» **What needs to be done**:
Leaving out the pictures, write out exactly each line from the line with "[0:02.70-0:03.60]" through the close of the listing below.

» **Given records**:

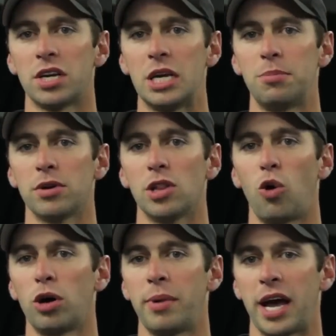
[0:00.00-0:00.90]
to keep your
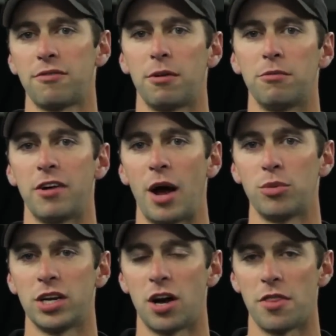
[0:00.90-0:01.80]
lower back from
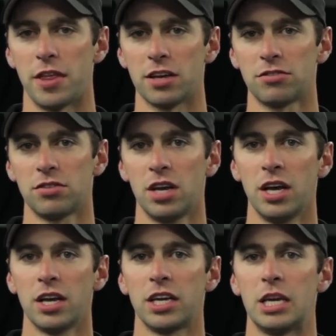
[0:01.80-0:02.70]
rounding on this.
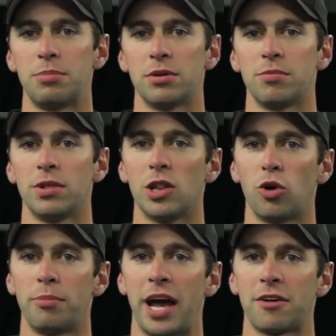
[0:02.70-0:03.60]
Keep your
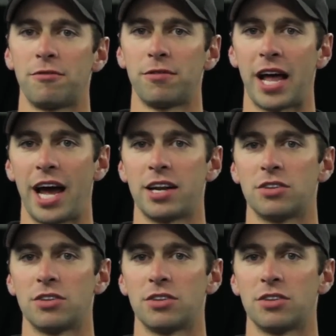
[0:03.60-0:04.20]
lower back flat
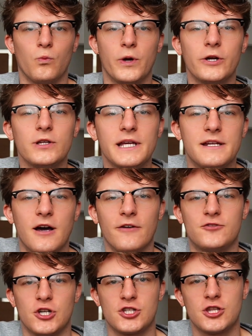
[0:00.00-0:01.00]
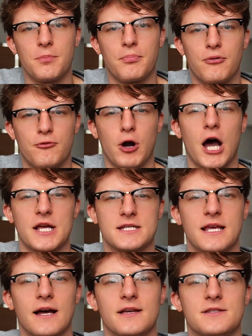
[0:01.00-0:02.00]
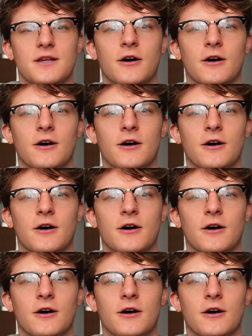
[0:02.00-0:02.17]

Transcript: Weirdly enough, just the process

» **Output for this task**:
[0:02.70-0:03.60]
Keep your
[0:03.60-0:04.20]
lower back flat
[0:00.00-0:01.00]
[0:01.00-0:02.00]
[0:02.00-0:02.17]

Transcript: Weirdly enough, just the process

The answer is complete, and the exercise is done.